Records for this task —

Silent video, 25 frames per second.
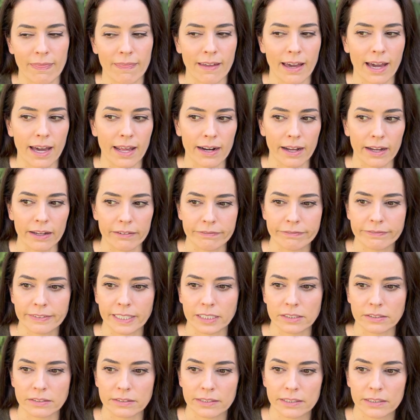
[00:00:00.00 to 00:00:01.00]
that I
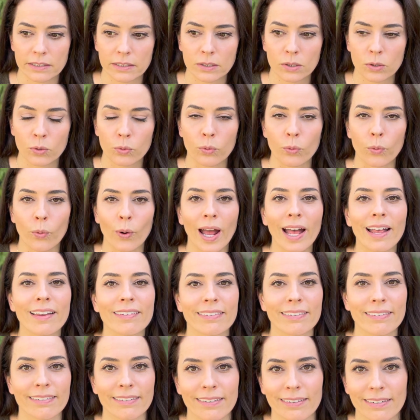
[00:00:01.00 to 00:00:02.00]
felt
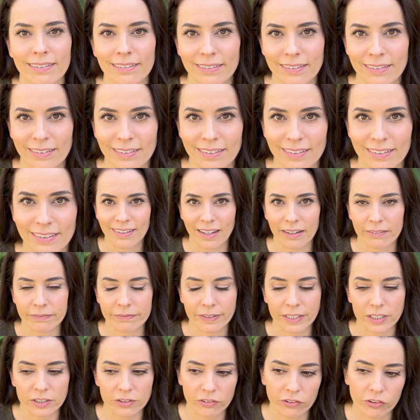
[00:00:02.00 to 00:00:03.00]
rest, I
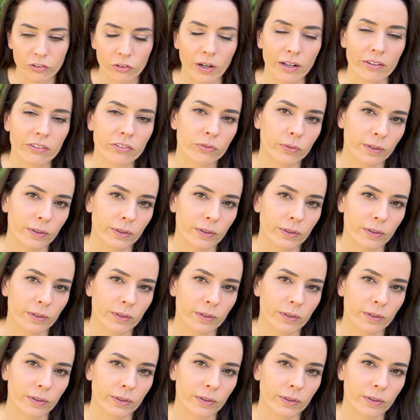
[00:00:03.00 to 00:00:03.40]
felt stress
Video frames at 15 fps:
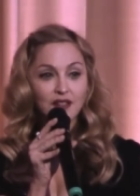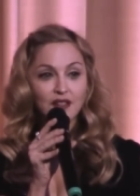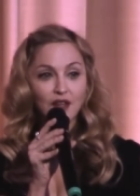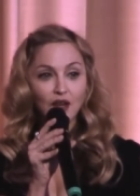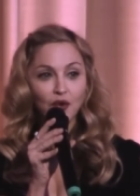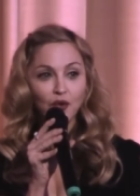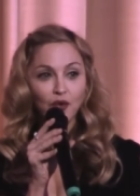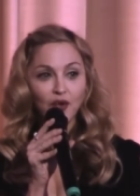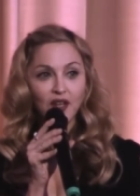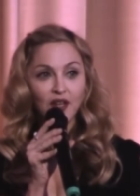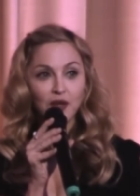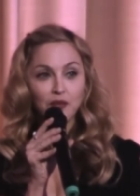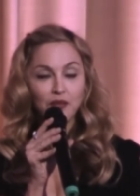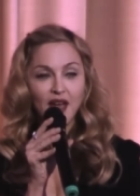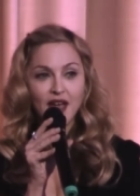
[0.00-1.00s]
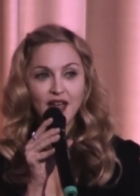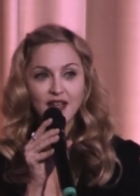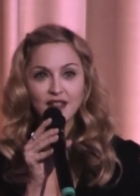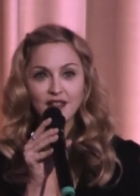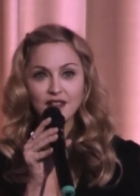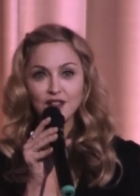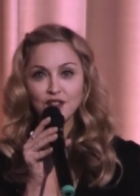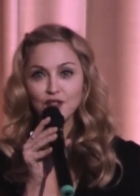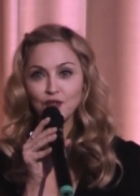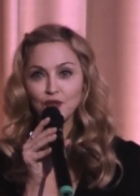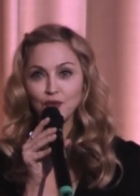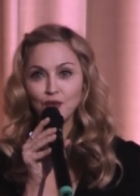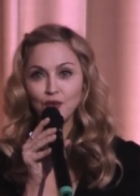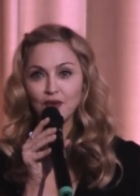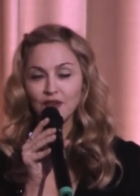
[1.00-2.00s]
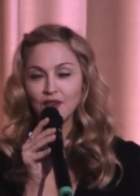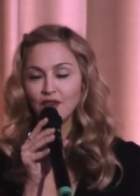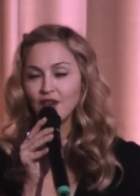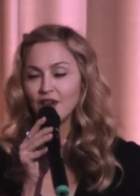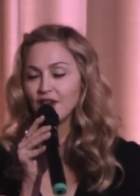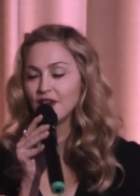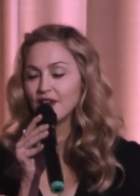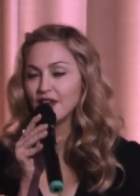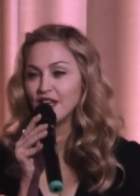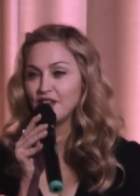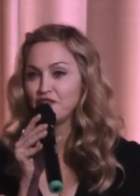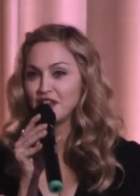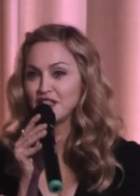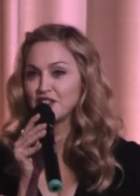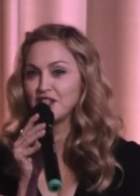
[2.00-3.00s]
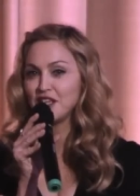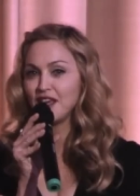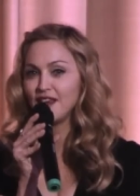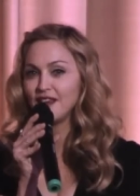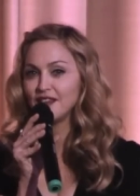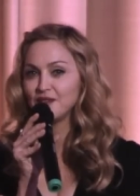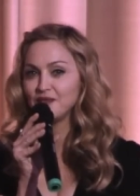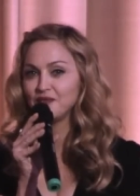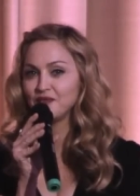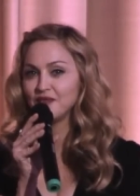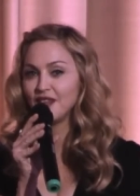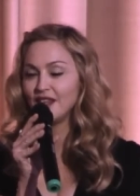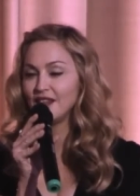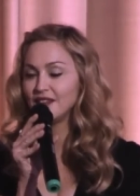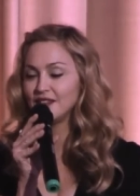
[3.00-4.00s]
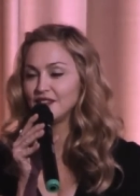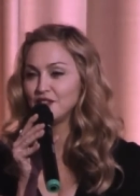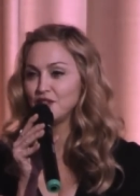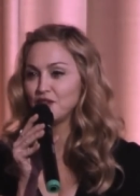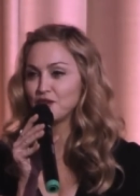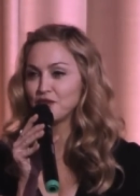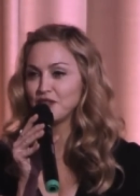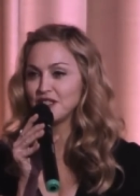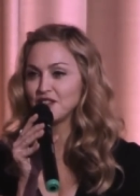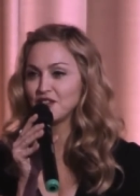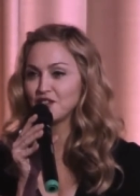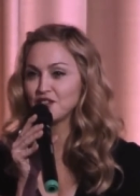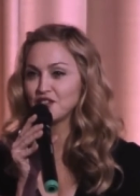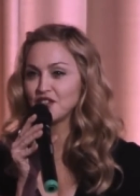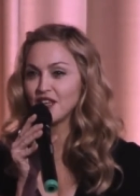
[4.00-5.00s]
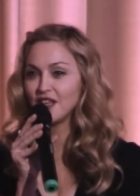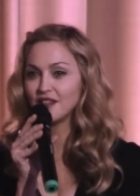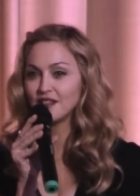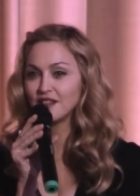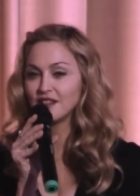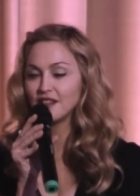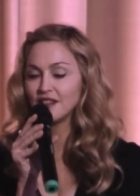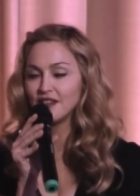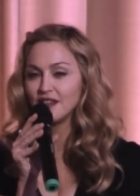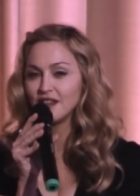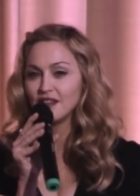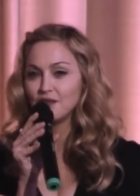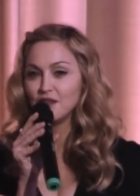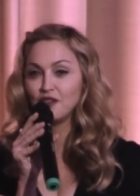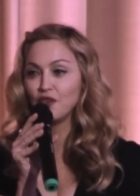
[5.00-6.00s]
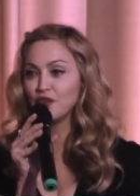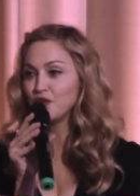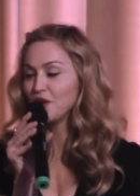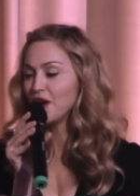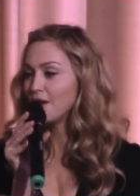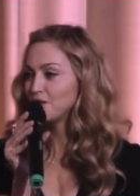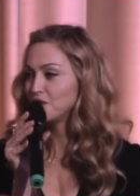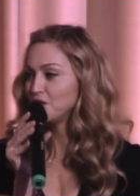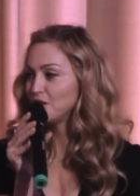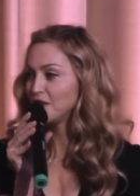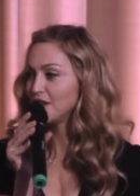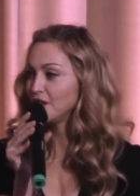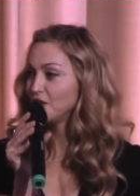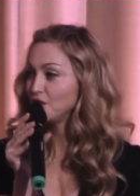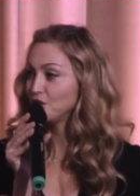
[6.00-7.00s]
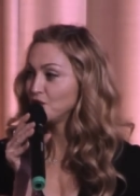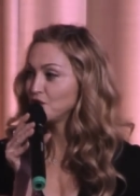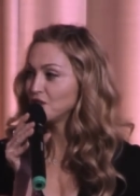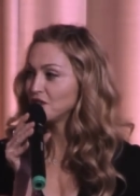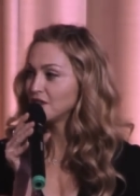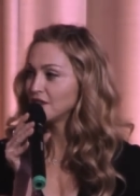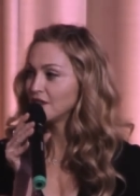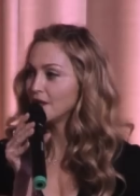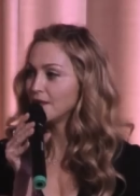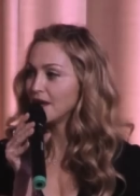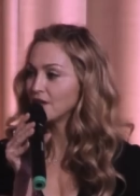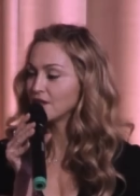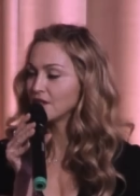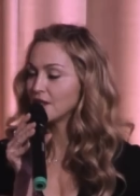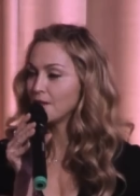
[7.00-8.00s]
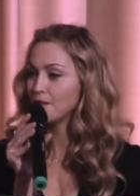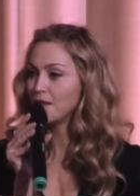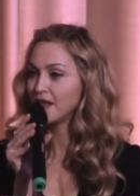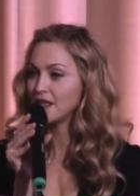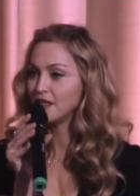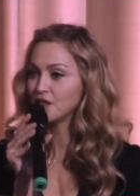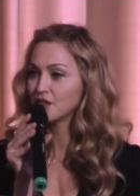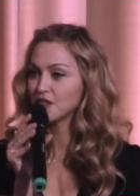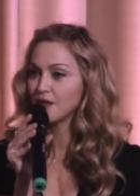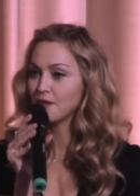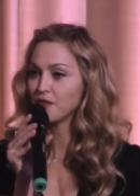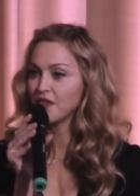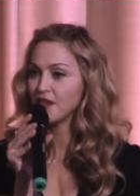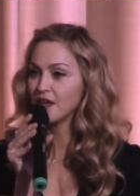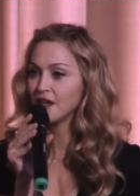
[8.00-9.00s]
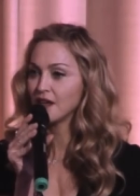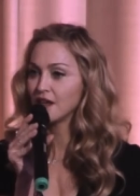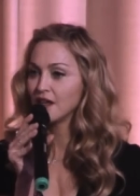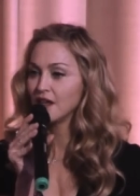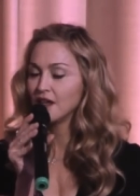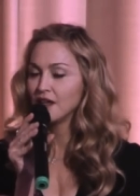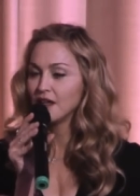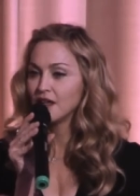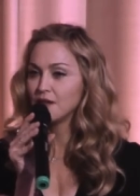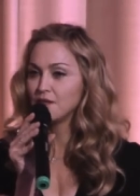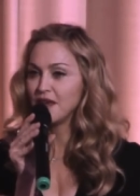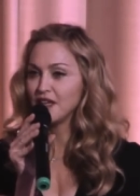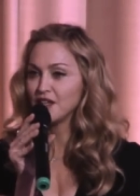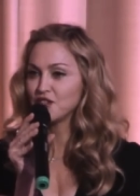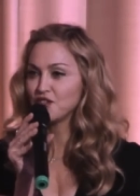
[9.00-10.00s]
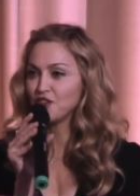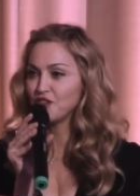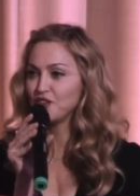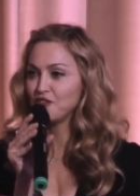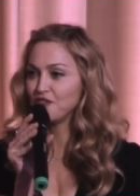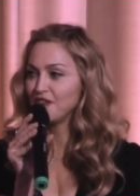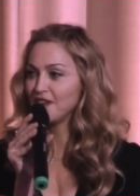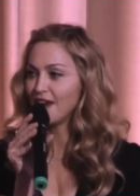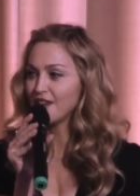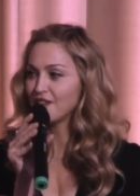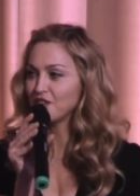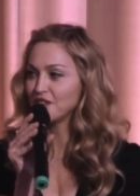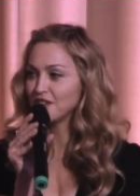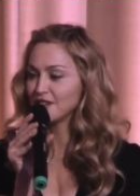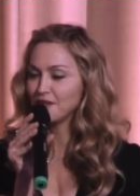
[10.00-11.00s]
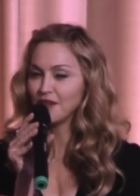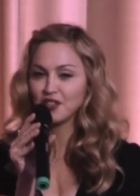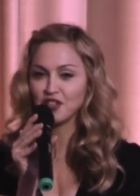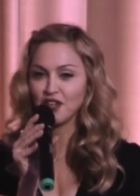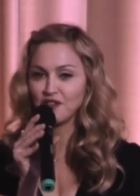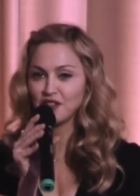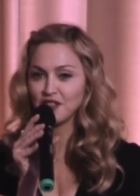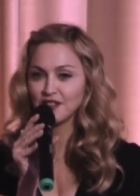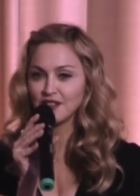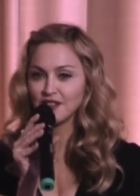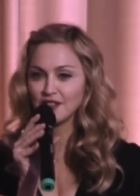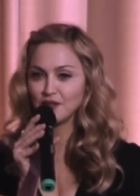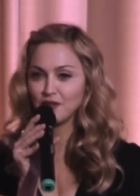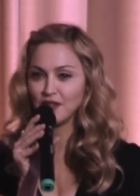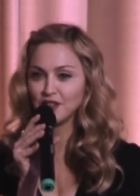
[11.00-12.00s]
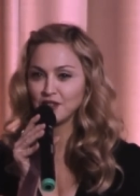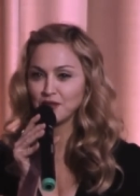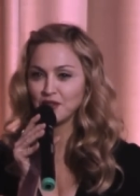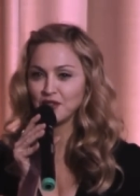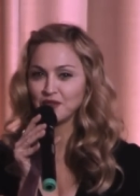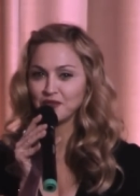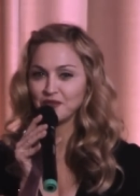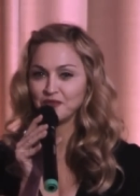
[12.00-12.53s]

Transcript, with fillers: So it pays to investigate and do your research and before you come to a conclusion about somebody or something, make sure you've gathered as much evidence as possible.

* * *

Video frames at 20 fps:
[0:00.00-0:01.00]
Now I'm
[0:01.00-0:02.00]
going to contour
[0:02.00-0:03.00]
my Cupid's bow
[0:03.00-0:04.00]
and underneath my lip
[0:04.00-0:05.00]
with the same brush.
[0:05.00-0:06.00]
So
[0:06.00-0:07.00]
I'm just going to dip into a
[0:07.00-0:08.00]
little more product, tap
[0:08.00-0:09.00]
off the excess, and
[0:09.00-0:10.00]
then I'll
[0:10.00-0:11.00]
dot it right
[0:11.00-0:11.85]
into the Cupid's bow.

What the task requires — The lines to return are those in the material above that hold "frames".

Output below —
Silent video, 25 frames per second.
Video frames at 15 fps:
Video frames at 20 fps:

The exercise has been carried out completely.